— What is expected —
Return the line that has "[00:11:31.23 to 00:11:32.23]" and all lines below it through the last, exactly as they stand; omit pictures.
═════ Data for this task ═════
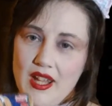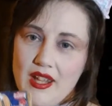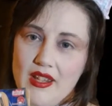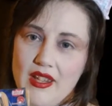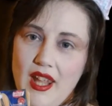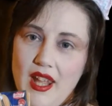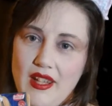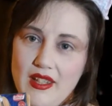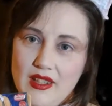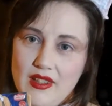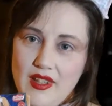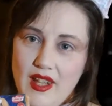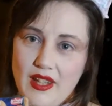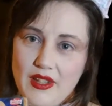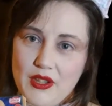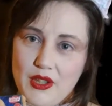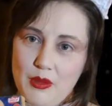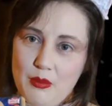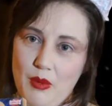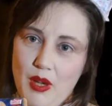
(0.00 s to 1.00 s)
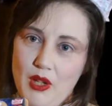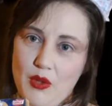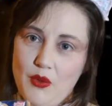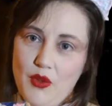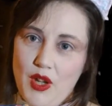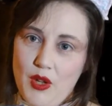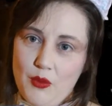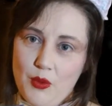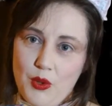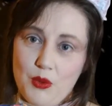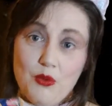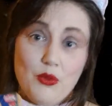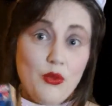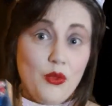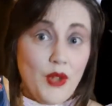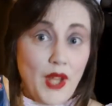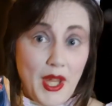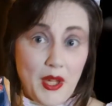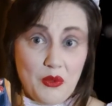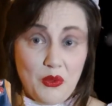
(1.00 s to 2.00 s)
That is actually my favorite
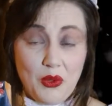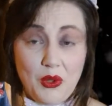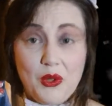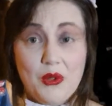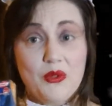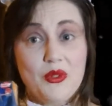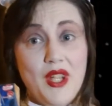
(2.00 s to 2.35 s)
flavor of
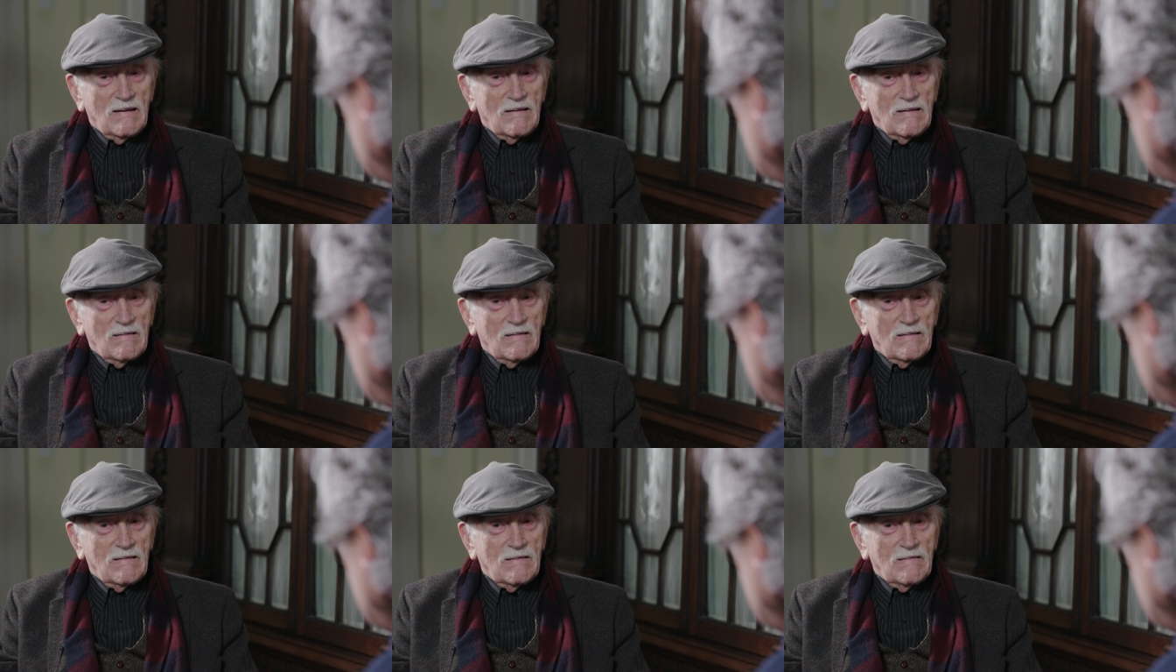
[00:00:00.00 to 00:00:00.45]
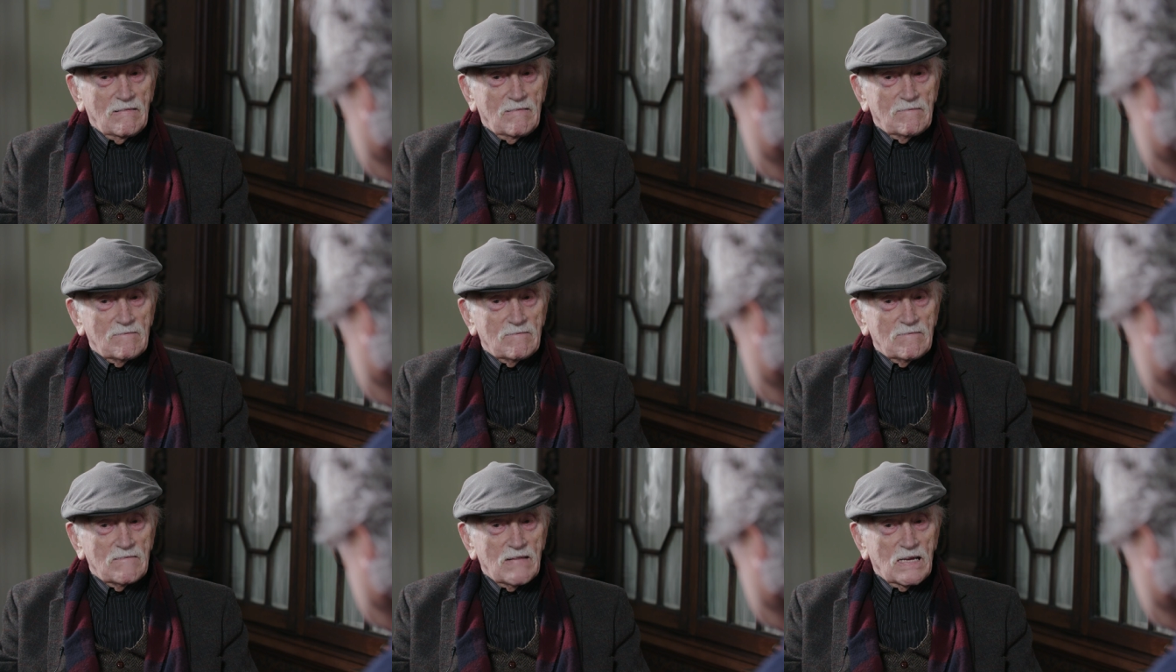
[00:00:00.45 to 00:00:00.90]

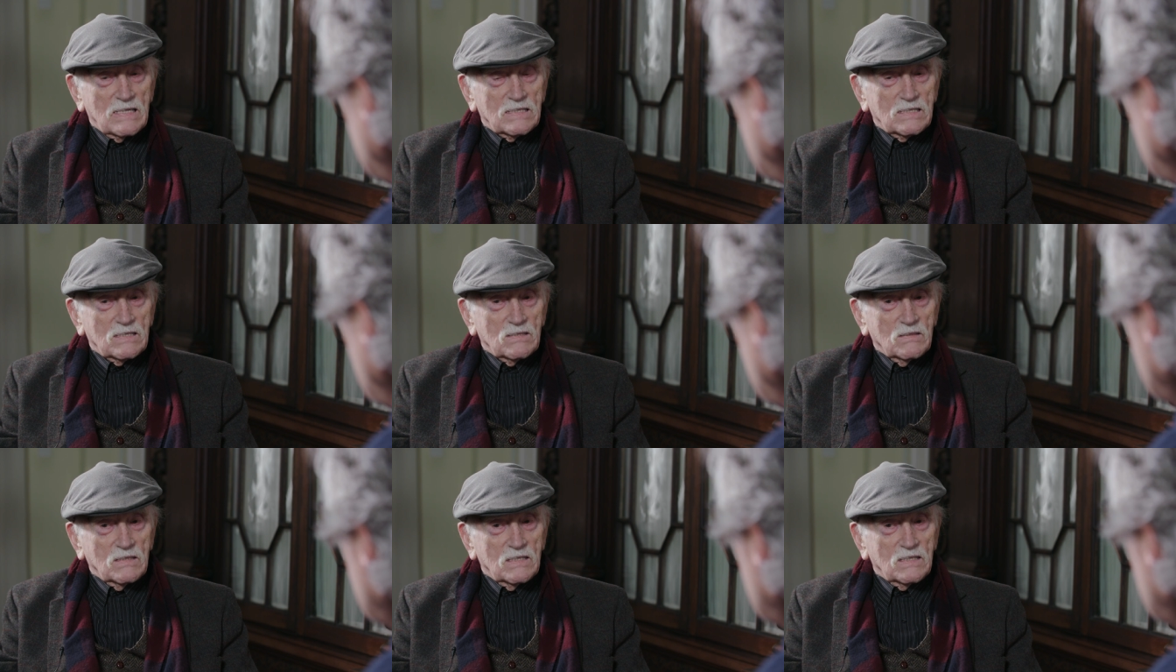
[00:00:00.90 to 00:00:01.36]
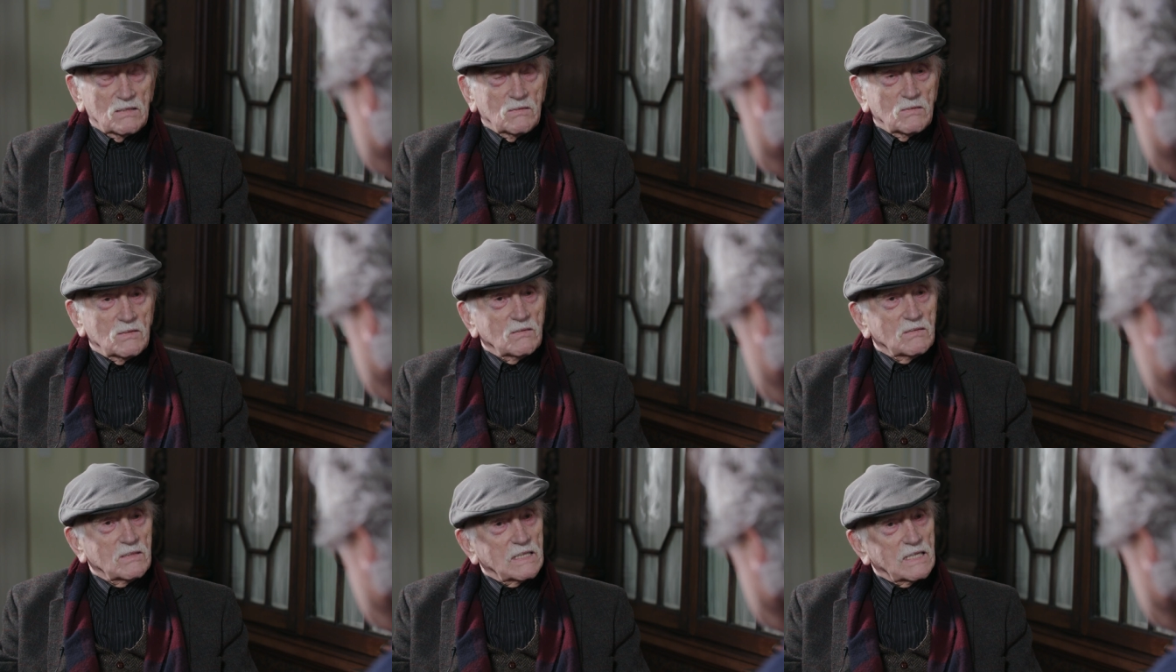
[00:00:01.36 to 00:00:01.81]
Uh, so
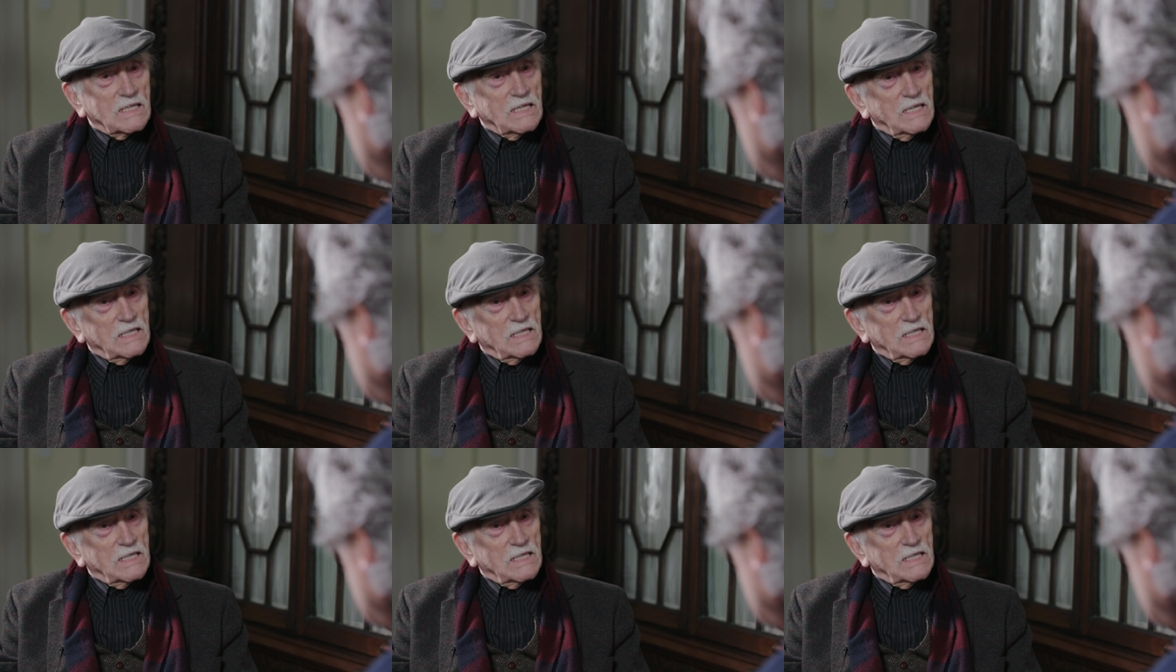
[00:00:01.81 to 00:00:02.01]
ah, it was a ah.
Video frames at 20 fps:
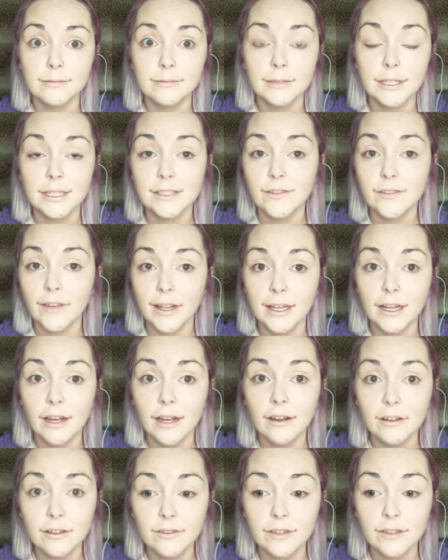let's find
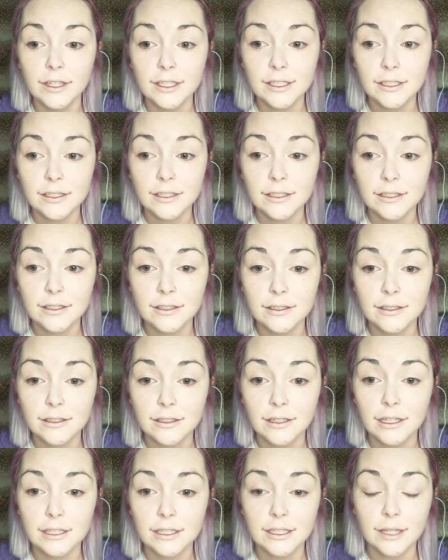out if
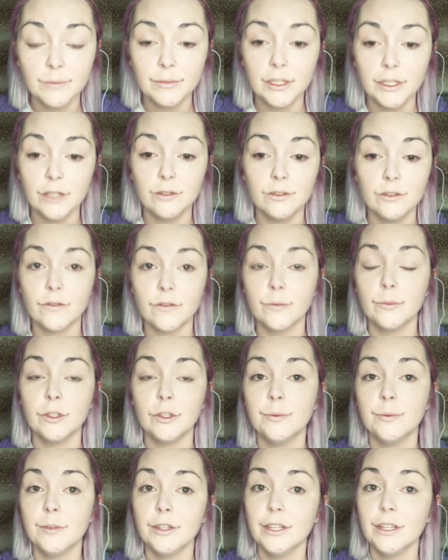this can be used for
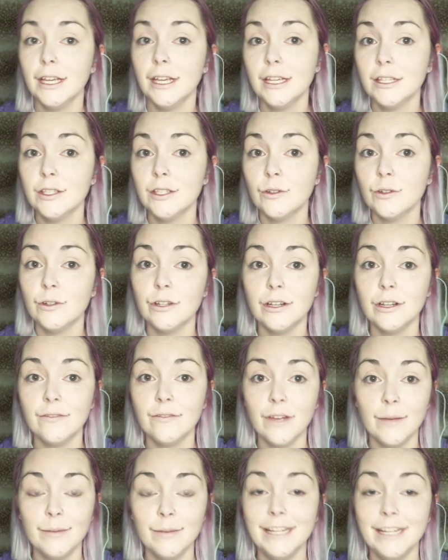multiple things or if
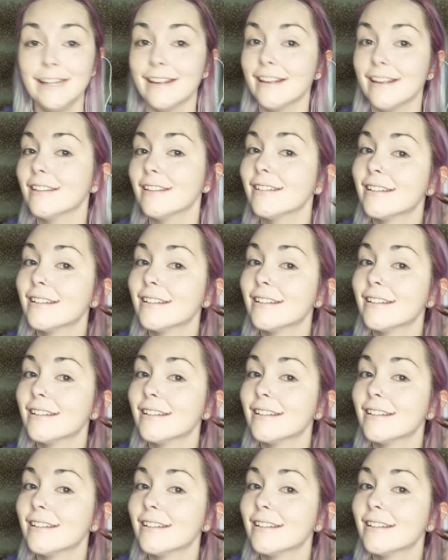I'm an idiot.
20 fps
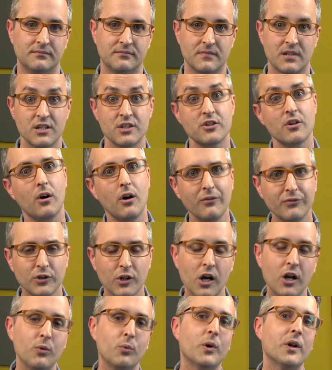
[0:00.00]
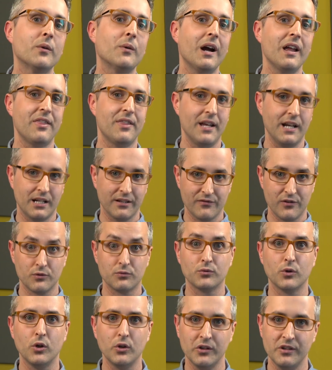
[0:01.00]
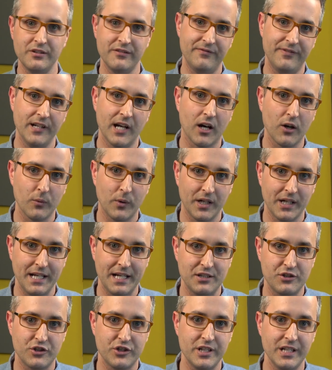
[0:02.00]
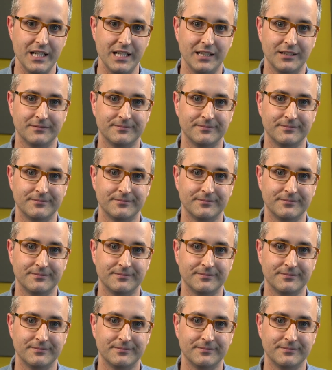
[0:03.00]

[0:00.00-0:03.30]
So overall, what do I think of the Roland VR1 HD?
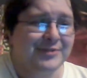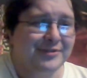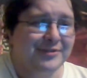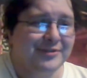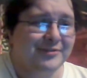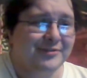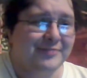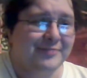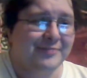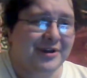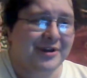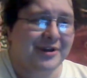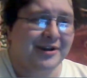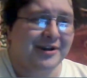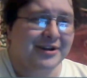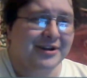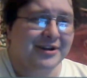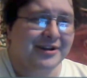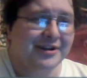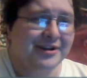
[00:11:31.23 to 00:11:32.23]
Grimlock.
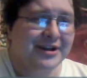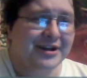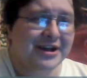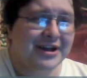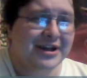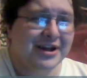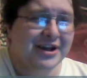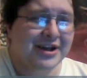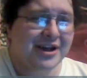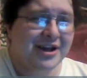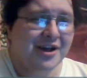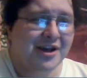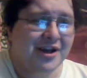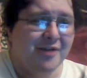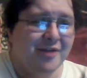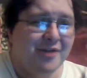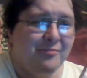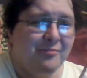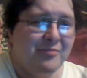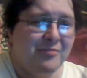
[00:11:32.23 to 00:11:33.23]

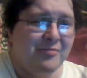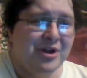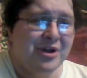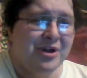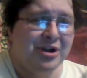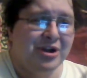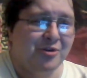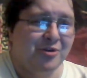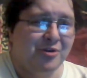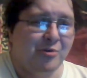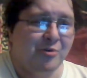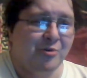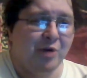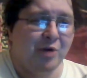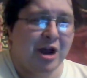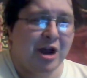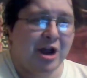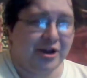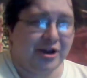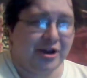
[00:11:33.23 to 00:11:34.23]
Me
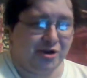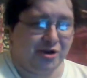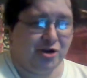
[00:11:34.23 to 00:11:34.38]
quake.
═════
— Written reply —
[00:11:31.23 to 00:11:32.23]
Grimlock.
[00:11:32.23 to 00:11:33.23]

[00:11:33.23 to 00:11:34.23]
Me
[00:11:34.23 to 00:11:34.38]
quake.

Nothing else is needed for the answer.